Basically, the idea is to throw the cheese down the hill and have the participants run after it to try and catch it, which is virtually impossible considering that the cheese is given a one-second head start and, once it starts rolling down the hill, it can reach speeds of up to 100 kilometres per hour.
There are usually about four races, three for men and one for women, with about 14 participants in each race, although in reality there are usually more. They all stand at the top of the hill and wait for the race to start, while the crowd shouts "Roll the cheese". The master of ceremonies, cheese in hand, follows the protocol, which consists of saying the following phrases: "One to be ready", "Two to be steady", "Three for the cheese" and "Four to be off". At this point, the master throws the cheese and, after a second, all the participants rush down the hill and run the 186-metre distance.
Luckily, there is no rule that says you have to walk all the way down while staying on your feet, because then the vast majority of participants would be disqualified, as the hill is very steep and the surface is uneven, as well as wet and slippery, which causes that most of them instead of running downhill, roll downhill like the cheese.
The race ends when the first participant reaches the finish line, whether or not he or she has managed to catch the cheese, and the prize is, of course, the prized cheese.
You don't have to be very clever to realise that it is very likely that more than one participant will come out of the race badly injured, suffering from minor scratches to injuries that require hospital treatment. For this reason, at the bottom of the hill there is a first aid service and several ambulances to attend to the injured and if necessary transfer them to hospital.

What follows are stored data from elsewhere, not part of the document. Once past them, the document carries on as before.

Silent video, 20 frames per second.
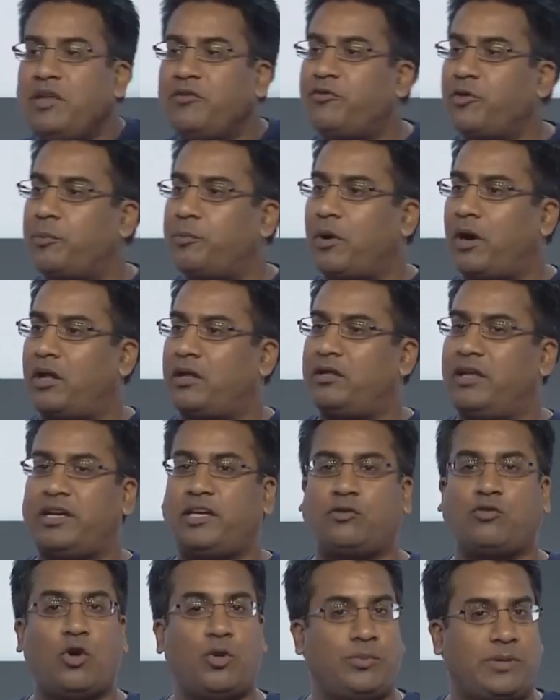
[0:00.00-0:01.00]
for a product like
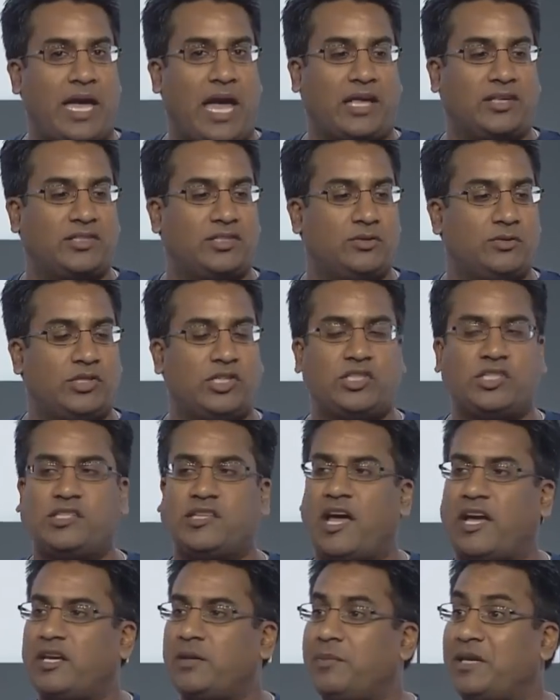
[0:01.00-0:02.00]
Chromecast, which is
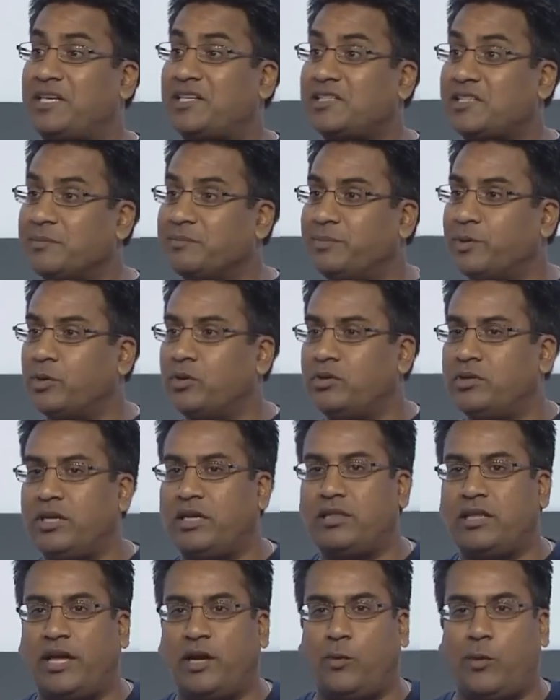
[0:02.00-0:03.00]
designed to be simple
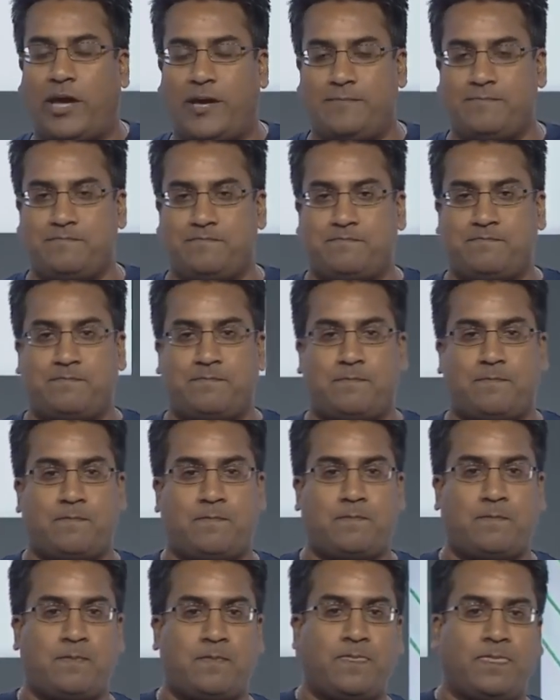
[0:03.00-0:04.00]
and lightweight?
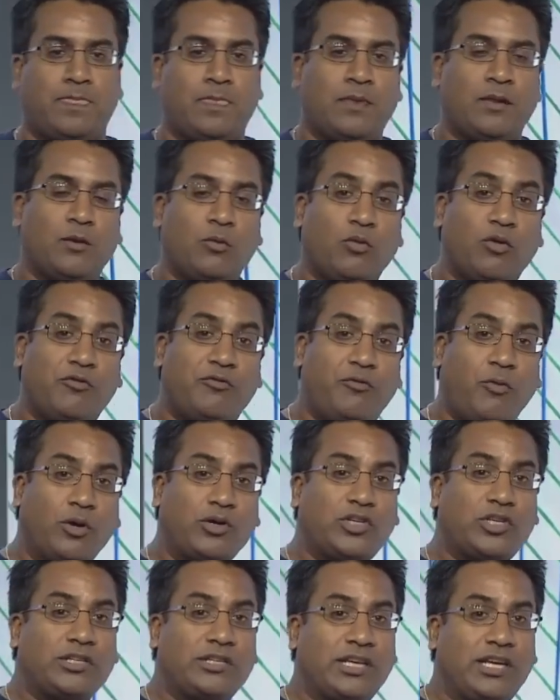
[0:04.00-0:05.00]
Well,
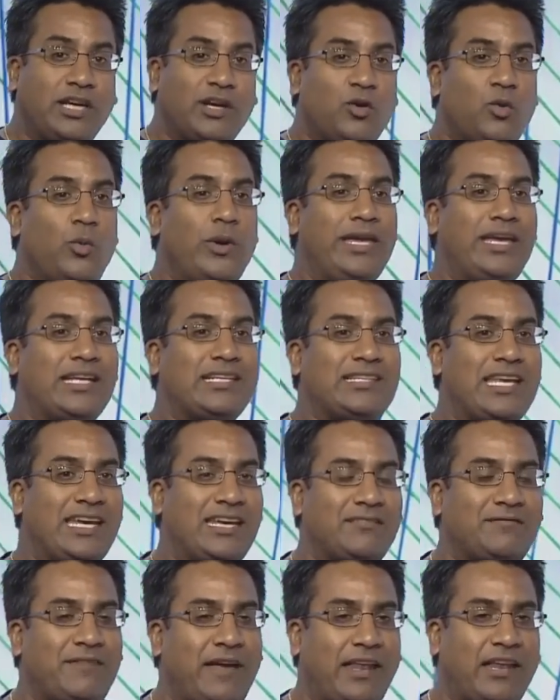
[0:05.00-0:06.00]
fortunately, we can take
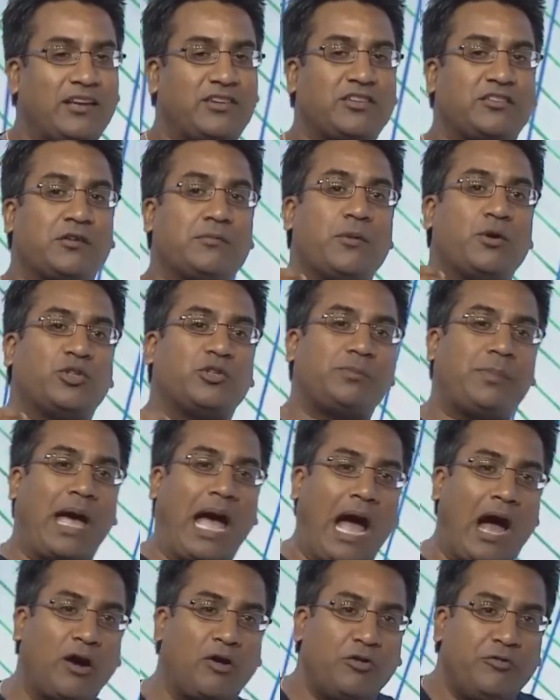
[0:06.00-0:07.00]
advantage of the most
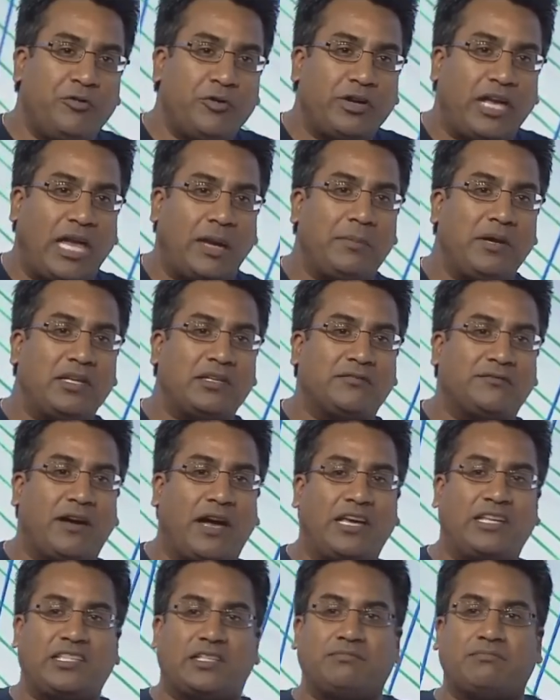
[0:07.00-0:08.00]
powerful gaming
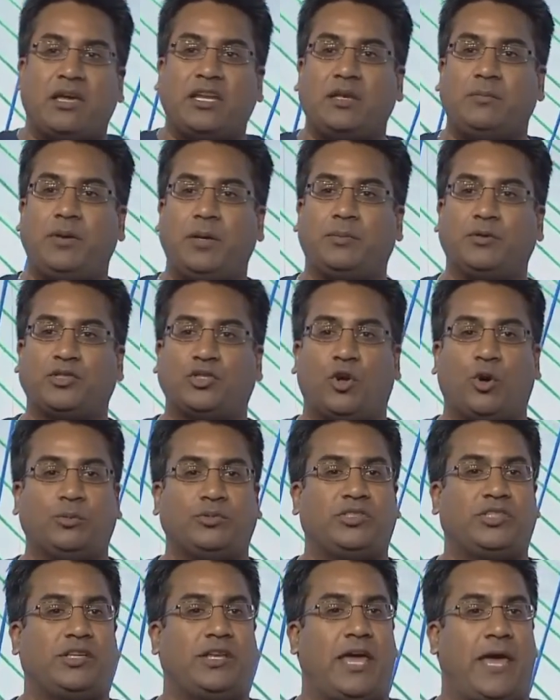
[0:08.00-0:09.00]
device in many people's
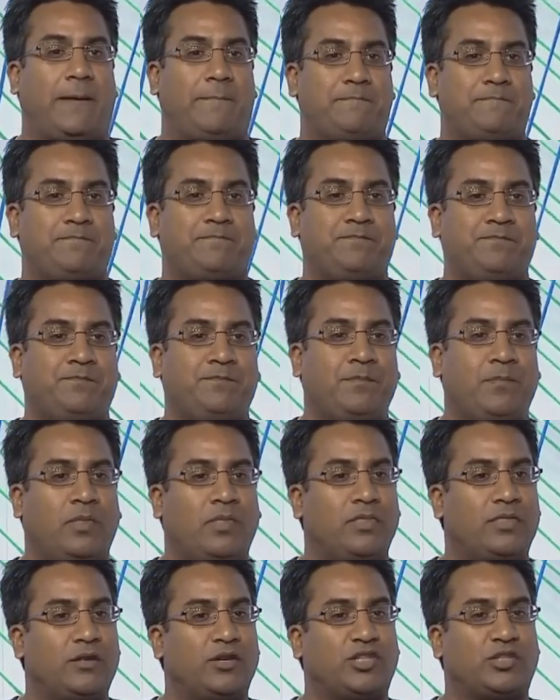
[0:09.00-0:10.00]
homes today,
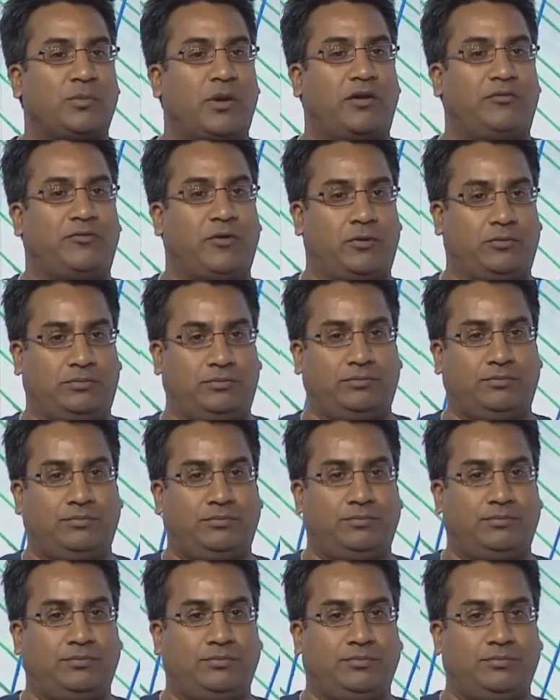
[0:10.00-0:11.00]
their smartphone.
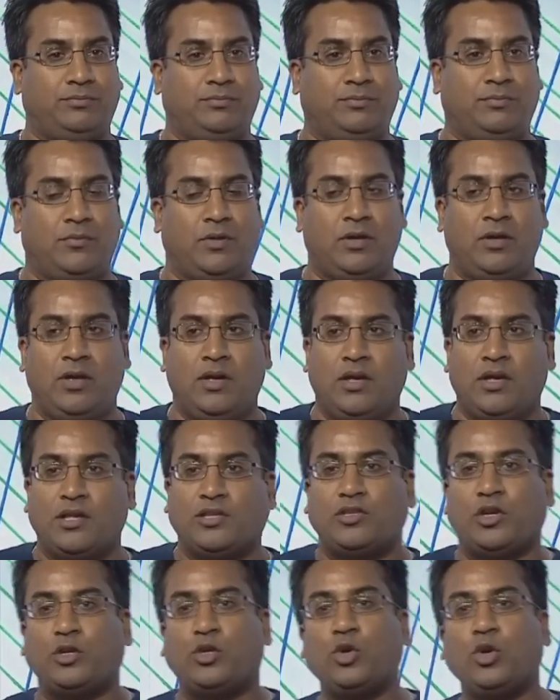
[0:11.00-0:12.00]

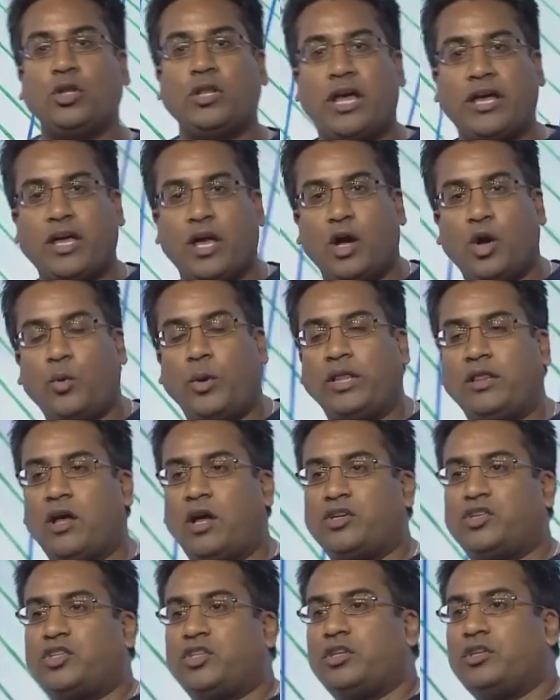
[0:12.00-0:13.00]
So at Google I.O., we
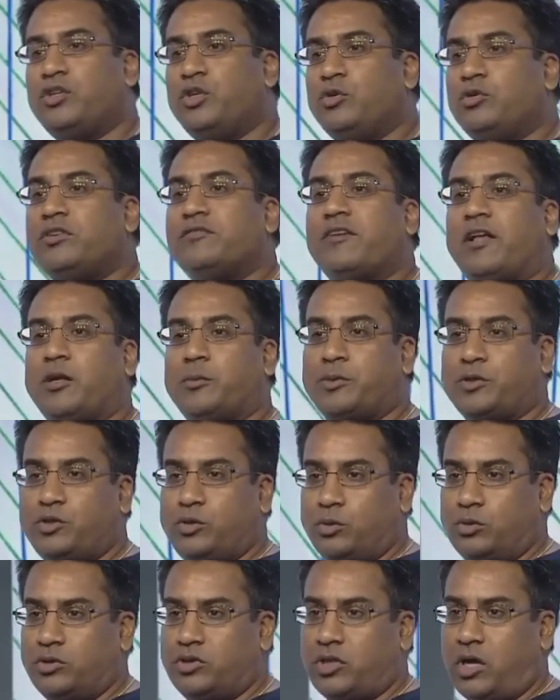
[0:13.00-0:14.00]
launched new developer
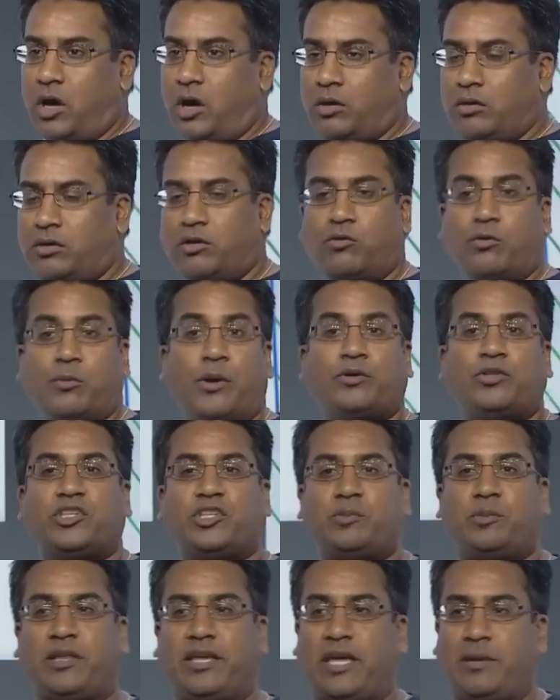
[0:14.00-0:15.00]
tools called the Remote
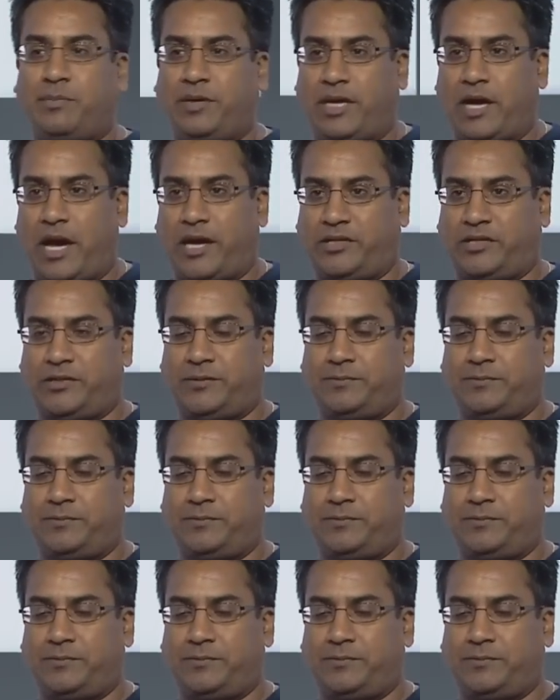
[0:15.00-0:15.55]
Display APIs.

However, participants do fall on the way down, so they have to be helped to get up or carried to the medical team, and this is done by a number of volunteers called "catchers". These volunteers are usually members of the local rugby club and some young farmers who, aware of the danger involved in this event, offer to help.
Of course, something as genuine as English pubs had to have some kind of prominence in such a famous event.
It so happens that before the race, the participants go to one of the three pubs around the area, one of the most frequented being "The Cheese Rollers", a name very much in keeping with the festival. There the participants go to get a bit of something they call "Dutch courage", or in other words, a bit of alcohol. In addition, the pub is the place where, before the race, tactics are discussed, and after the race the participants recover from the physical exhaustion they have suffered.
It is clear that without those daring and reckless individuals who are prepared to risk their physical integrity to run downhill after a cheese ball, the festival would be meaningless.
Initially the participants were mainly people from the town or from villages near Cooper's Hill, but with the popularity and fame of the festival, more and more people are coming from other parts of England and from other countries as well.
So, if you want a thrill and are willing to take a risk or two, don't hesitate, as soon as the pandemic lets you, to go and take part in this race, or, if you don't want to get hurt, just be a tourist and an observer of the event.